Rather, it is not just the method of creating the videos, but also of considering, involving your audience that creates a Lumiere experience. The Lumiere manifesto changes the way viewers (or shall we say viewer, as these videos are designed to be watched alone) interpret the art by forcing them to engage, to dedicate some of themselves to it.

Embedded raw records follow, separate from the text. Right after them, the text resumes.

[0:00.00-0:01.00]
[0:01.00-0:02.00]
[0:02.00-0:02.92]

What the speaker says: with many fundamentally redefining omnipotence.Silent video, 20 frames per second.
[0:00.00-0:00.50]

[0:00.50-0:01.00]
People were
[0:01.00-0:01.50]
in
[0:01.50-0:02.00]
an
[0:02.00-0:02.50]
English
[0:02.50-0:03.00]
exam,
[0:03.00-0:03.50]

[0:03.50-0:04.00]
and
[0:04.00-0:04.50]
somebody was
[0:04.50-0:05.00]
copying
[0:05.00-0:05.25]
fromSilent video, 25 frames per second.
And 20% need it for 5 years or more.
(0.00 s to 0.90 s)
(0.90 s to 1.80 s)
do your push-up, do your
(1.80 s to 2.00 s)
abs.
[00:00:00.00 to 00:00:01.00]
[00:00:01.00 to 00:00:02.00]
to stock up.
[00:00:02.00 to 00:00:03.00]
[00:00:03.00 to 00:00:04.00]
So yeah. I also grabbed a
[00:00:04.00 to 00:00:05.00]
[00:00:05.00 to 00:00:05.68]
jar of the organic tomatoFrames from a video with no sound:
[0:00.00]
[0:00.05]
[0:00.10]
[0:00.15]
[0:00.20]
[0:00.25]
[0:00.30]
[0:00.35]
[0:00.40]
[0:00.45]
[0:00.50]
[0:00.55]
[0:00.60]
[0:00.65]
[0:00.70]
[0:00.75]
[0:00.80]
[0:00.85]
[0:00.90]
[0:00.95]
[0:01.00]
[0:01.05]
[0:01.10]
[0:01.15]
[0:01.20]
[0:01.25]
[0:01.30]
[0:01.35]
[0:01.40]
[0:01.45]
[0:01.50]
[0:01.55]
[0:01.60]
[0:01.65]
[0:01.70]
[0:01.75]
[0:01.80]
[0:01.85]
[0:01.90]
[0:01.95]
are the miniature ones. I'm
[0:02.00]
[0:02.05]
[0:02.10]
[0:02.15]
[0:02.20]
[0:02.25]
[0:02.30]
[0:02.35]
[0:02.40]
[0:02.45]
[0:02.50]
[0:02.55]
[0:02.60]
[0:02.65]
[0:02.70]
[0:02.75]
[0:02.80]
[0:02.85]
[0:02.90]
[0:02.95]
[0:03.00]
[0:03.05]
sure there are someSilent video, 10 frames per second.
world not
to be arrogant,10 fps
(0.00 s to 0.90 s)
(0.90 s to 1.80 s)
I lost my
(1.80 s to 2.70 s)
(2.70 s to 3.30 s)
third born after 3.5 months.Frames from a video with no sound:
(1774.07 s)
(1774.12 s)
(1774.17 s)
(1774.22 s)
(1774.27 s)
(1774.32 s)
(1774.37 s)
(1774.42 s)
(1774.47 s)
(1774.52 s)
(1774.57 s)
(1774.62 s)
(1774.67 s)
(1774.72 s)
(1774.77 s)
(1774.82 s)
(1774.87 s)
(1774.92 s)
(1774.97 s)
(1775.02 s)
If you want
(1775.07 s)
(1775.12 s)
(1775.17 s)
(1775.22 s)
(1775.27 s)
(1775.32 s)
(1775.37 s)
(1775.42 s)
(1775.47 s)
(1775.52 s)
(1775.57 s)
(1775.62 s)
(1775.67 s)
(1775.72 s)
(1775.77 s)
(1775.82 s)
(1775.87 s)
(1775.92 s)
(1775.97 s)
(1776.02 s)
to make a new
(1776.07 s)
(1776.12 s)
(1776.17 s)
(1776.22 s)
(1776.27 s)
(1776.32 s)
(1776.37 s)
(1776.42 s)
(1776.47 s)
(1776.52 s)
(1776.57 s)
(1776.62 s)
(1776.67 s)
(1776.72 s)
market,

Initially the Lumiere manifesto seems inherently one-sided, biased towards the filmmakers wants and reliant on their perspective, but the manifesto also argues that the film cannot become meaningful, will not resonate, unless the viewers invests themselves in it. This is done by keeping the technical constraints extremely rigid, resigning the video to a simplified consciousness of the medium it is portrayed in – it plays, it stops, you watch it. By keeping the piece pure, simple, clean and uncluttered as such, confining it to a space we can all recognise (but which alone possesses no meaning), the video should be accessible to all active, consenting viewers. A Lumiere video – spontaneous, reflexive – juxtaposes an unadulterated, almost natural, view of the world, but with the attributes of a technology that is completely the opposite. The viewer cannot choose but to consider these elements.
The Lumiere manifesto argues that effects, zooms, audio, edits all distract the viewer. They create meaning, direct narrative, steer the piece. In turn, the viewer becomes idle, pedestrians, not participants. They become readerly. The creator’s perspective becomes the dominant and inescapable paradigm.
And this is what makes Lumiere writerly. A piece that is so simple allows you to ask, demand something of your audience. It becomes a two way transition (should the viewer consent to participation) and each transition with the video, each transaction will be different to the last.
This lends itself so beautifully to the online video environment, in which the video can be disseminated endlessly but with each viewing remaining one on one, personal and private. As such, everyone with a computer can access Lumiere – not just the interpretive, philosophical properties, but the physical also.
Unstructured and spontaneous, yet simple, clean, almost natural. These are the concepts I keep coming back to.